### [Assignment]
If a record holds a picture, drop the picture and return the rest of the record word for word.

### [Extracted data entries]

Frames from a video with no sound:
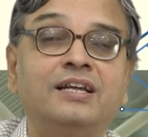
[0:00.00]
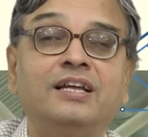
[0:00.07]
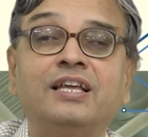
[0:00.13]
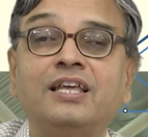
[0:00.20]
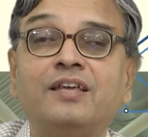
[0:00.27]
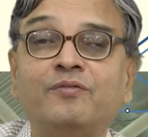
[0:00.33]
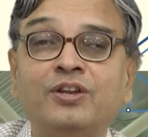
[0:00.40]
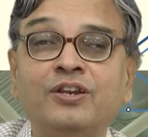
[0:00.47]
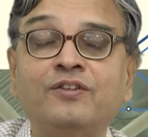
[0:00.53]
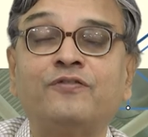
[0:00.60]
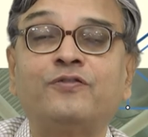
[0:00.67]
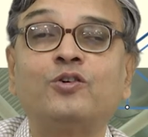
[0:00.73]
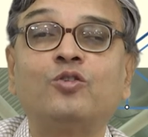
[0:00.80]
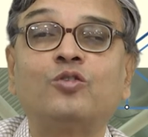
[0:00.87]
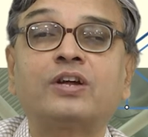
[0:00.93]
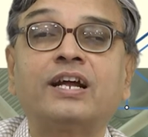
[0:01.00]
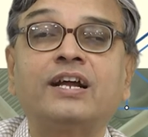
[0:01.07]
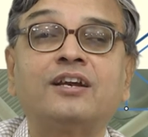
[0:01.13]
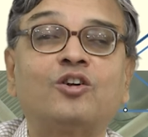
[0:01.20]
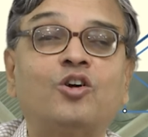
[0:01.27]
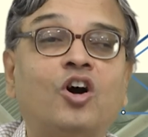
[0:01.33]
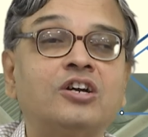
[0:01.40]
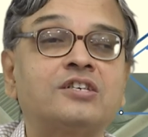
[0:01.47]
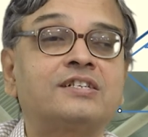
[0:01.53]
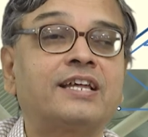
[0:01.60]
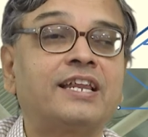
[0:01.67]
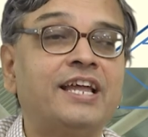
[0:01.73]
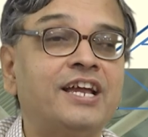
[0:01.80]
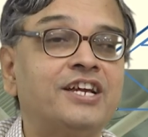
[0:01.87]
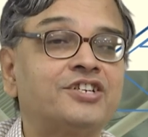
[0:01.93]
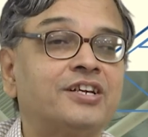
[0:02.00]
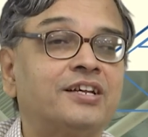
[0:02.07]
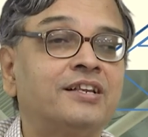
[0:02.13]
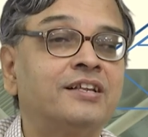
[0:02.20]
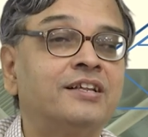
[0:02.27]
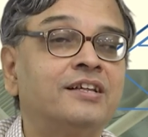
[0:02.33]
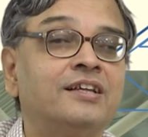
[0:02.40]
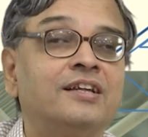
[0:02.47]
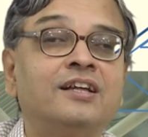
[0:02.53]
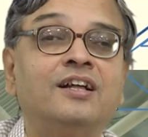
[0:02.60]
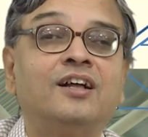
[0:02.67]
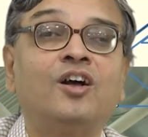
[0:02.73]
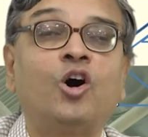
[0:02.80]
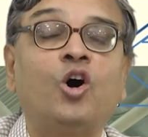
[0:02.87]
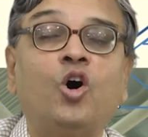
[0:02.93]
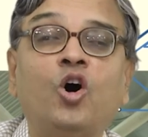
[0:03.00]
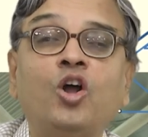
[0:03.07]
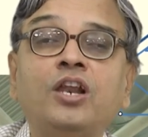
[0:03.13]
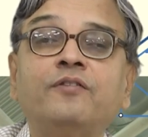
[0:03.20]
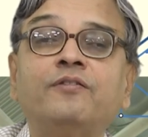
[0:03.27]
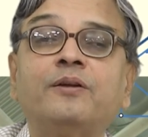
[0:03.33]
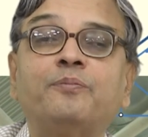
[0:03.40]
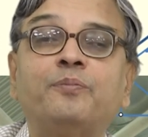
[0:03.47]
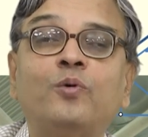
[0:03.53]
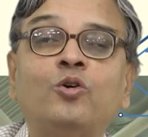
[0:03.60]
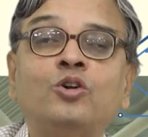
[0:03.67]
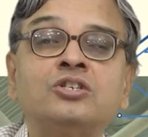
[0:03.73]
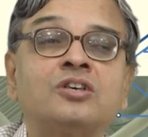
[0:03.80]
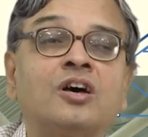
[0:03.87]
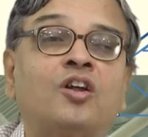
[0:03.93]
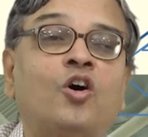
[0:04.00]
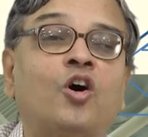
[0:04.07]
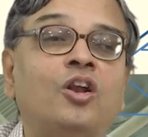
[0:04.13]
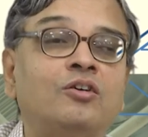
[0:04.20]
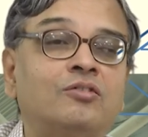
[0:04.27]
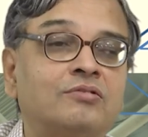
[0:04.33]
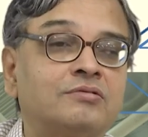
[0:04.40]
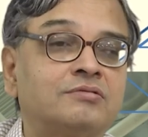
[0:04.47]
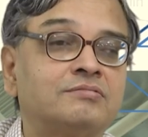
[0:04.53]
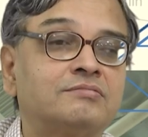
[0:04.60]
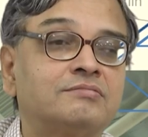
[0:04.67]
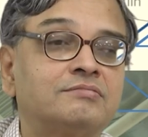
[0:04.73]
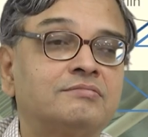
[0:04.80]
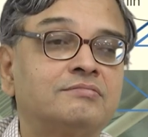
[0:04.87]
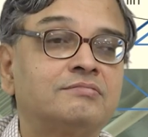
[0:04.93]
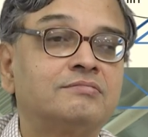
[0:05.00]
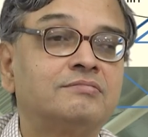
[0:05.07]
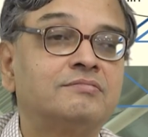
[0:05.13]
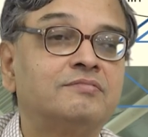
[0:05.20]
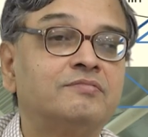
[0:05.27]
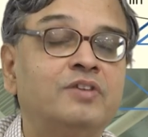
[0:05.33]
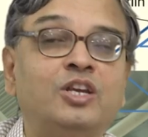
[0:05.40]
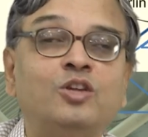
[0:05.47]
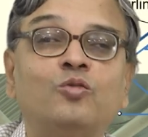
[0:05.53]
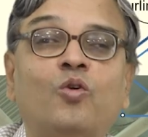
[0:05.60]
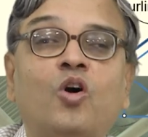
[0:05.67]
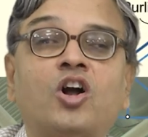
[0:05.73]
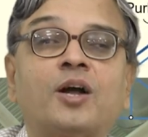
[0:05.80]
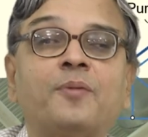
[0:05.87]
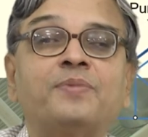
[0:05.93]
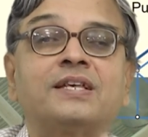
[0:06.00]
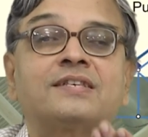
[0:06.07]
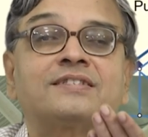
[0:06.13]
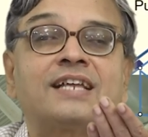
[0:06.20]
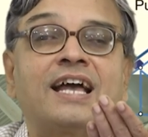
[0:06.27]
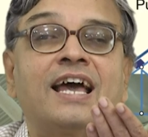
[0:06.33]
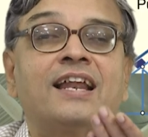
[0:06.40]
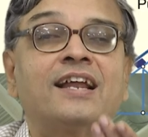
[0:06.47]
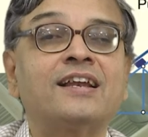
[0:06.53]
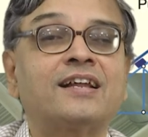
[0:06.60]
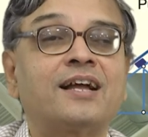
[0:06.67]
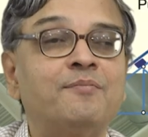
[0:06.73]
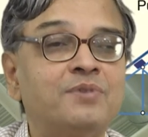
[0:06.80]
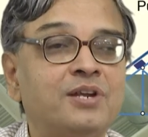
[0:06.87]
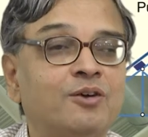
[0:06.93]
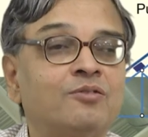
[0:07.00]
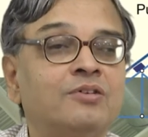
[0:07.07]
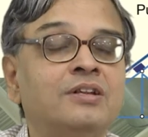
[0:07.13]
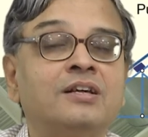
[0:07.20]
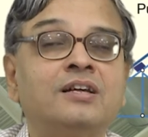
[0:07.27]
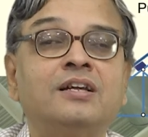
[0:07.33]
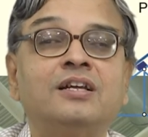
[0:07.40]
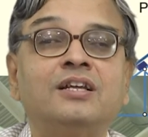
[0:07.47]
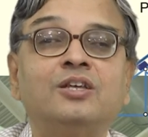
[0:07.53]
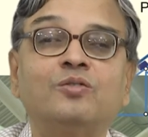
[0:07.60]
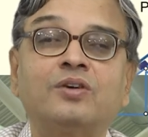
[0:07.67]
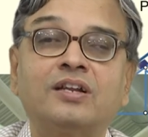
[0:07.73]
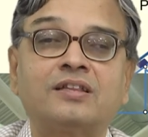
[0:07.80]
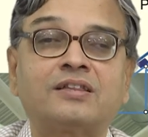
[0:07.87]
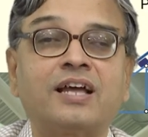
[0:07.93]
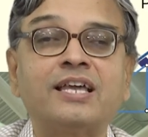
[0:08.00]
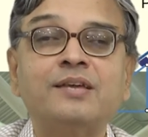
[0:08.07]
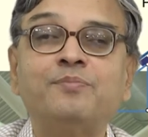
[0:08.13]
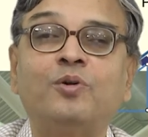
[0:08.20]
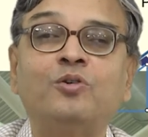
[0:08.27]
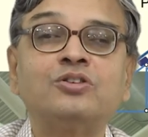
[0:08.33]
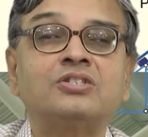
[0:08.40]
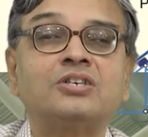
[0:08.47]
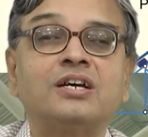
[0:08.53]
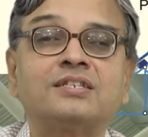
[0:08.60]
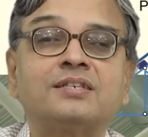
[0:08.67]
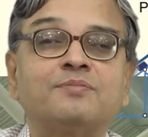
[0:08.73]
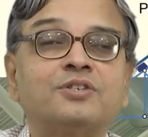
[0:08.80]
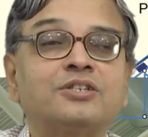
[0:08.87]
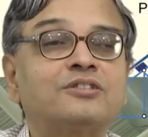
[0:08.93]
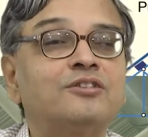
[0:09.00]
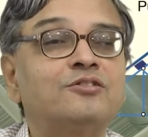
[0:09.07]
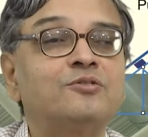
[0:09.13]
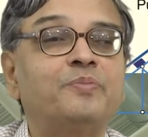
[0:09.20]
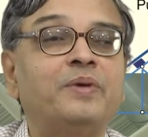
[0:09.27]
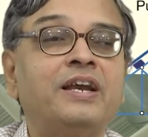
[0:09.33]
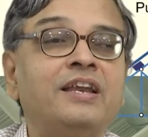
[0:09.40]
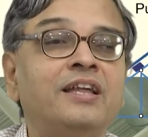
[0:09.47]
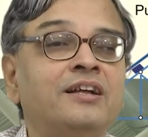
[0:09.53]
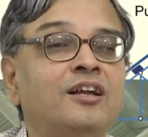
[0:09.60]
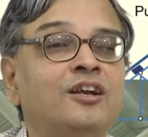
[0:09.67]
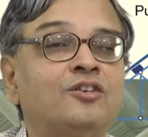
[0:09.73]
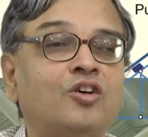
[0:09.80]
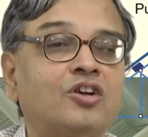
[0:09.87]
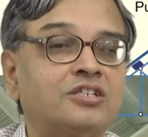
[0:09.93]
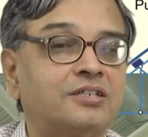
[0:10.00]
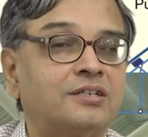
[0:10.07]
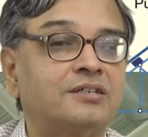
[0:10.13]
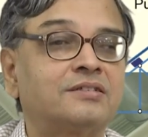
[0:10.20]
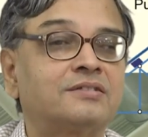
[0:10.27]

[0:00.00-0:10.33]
Even if you look at God's creation, all your bones are hollow. When you walk up the stair and come down, your thigh bones are subjected to bending and torsion.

### [Answer to this exercise]
Frames from a video with no sound:
[0:00.00]
[0:00.07]
[0:00.13]
[0:00.20]
[0:00.27]
[0:00.33]
[0:00.40]
[0:00.47]
[0:00.53]
[0:00.60]
[0:00.67]
[0:00.73]
[0:00.80]
[0:00.87]
[0:00.93]
[0:01.00]
[0:01.07]
[0:01.13]
[0:01.20]
[0:01.27]
[0:01.33]
[0:01.40]
[0:01.47]
[0:01.53]
[0:01.60]
[0:01.67]
[0:01.73]
[0:01.80]
[0:01.87]
[0:01.93]
[0:02.00]
[0:02.07]
[0:02.13]
[0:02.20]
[0:02.27]
[0:02.33]
[0:02.40]
[0:02.47]
[0:02.53]
[0:02.60]
[0:02.67]
[0:02.73]
[0:02.80]
[0:02.87]
[0:02.93]
[0:03.00]
[0:03.07]
[0:03.13]
[0:03.20]
[0:03.27]
[0:03.33]
[0:03.40]
[0:03.47]
[0:03.53]
[0:03.60]
[0:03.67]
[0:03.73]
[0:03.80]
[0:03.87]
[0:03.93]
[0:04.00]
[0:04.07]
[0:04.13]
[0:04.20]
[0:04.27]
[0:04.33]
[0:04.40]
[0:04.47]
[0:04.53]
[0:04.60]
[0:04.67]
[0:04.73]
[0:04.80]
[0:04.87]
[0:04.93]
[0:05.00]
[0:05.07]
[0:05.13]
[0:05.20]
[0:05.27]
[0:05.33]
[0:05.40]
[0:05.47]
[0:05.53]
[0:05.60]
[0:05.67]
[0:05.73]
[0:05.80]
[0:05.87]
[0:05.93]
[0:06.00]
[0:06.07]
[0:06.13]
[0:06.20]
[0:06.27]
[0:06.33]
[0:06.40]
[0:06.47]
[0:06.53]
[0:06.60]
[0:06.67]
[0:06.73]
[0:06.80]
[0:06.87]
[0:06.93]
[0:07.00]
[0:07.07]
[0:07.13]
[0:07.20]
[0:07.27]
[0:07.33]
[0:07.40]
[0:07.47]
[0:07.53]
[0:07.60]
[0:07.67]
[0:07.73]
[0:07.80]
[0:07.87]
[0:07.93]
[0:08.00]
[0:08.07]
[0:08.13]
[0:08.20]
[0:08.27]
[0:08.33]
[0:08.40]
[0:08.47]
[0:08.53]
[0:08.60]
[0:08.67]
[0:08.73]
[0:08.80]
[0:08.87]
[0:08.93]
[0:09.00]
[0:09.07]
[0:09.13]
[0:09.20]
[0:09.27]
[0:09.33]
[0:09.40]
[0:09.47]
[0:09.53]
[0:09.60]
[0:09.67]
[0:09.73]
[0:09.80]
[0:09.87]
[0:09.93]
[0:10.00]
[0:10.07]
[0:10.13]
[0:10.20]
[0:10.27]

[0:00.00-0:10.33]
Even if you look at God's creation, all your bones are hollow. When you walk up the stair and come down, your thigh bones are subjected to bending and torsion.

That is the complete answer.